Source data:
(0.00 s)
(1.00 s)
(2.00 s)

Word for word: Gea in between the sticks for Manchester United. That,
==
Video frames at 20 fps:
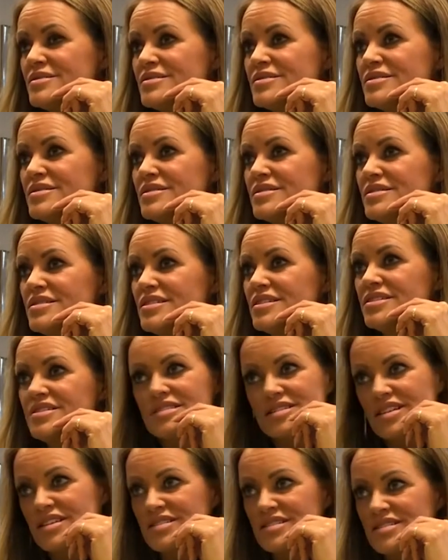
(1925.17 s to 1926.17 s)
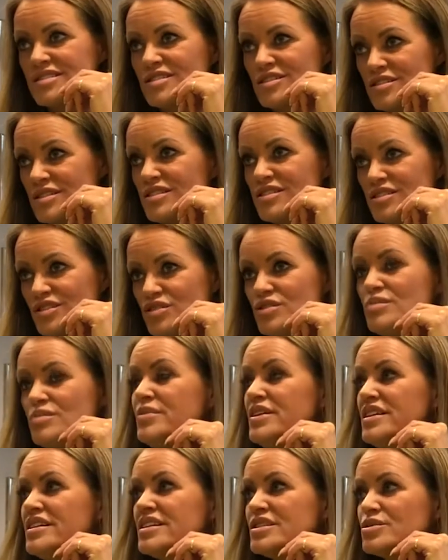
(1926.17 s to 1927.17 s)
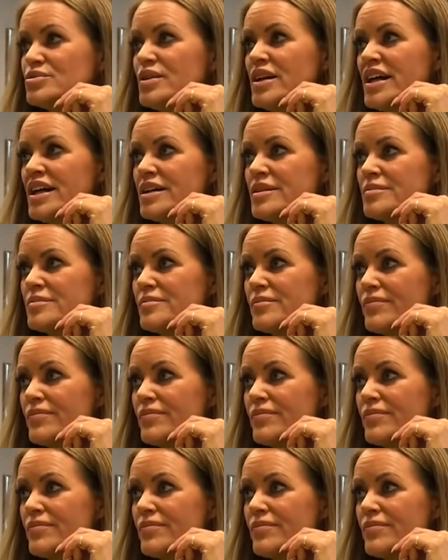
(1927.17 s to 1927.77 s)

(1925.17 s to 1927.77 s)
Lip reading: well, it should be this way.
* * *
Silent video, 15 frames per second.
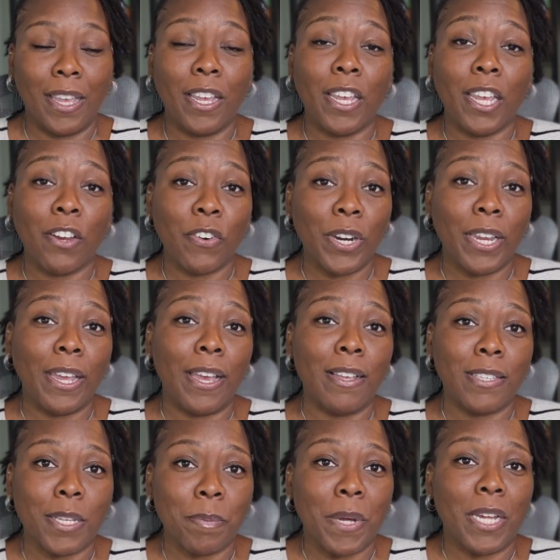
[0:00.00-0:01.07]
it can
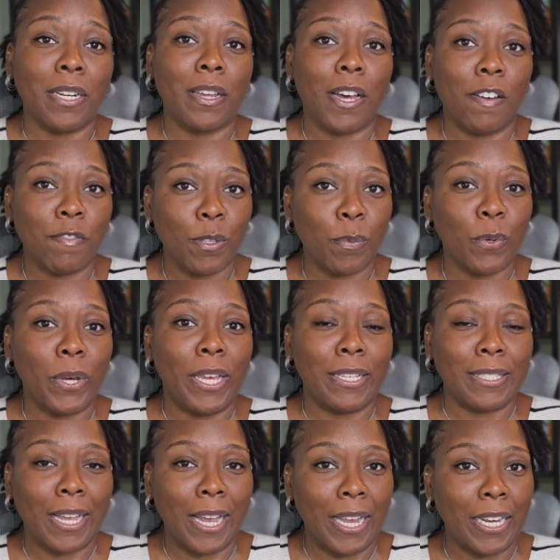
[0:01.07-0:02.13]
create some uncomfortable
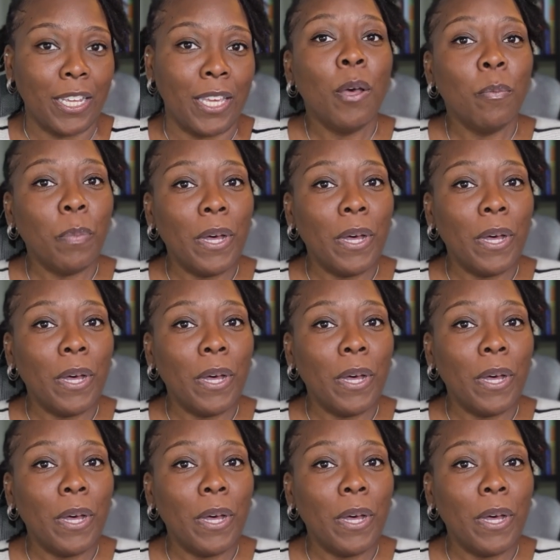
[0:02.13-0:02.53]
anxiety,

Problem details: Identify the lines in the entries above that contain "frames", then copy them out.

Written solution:
Video frames at 20 fps:
Silent video, 15 frames per second.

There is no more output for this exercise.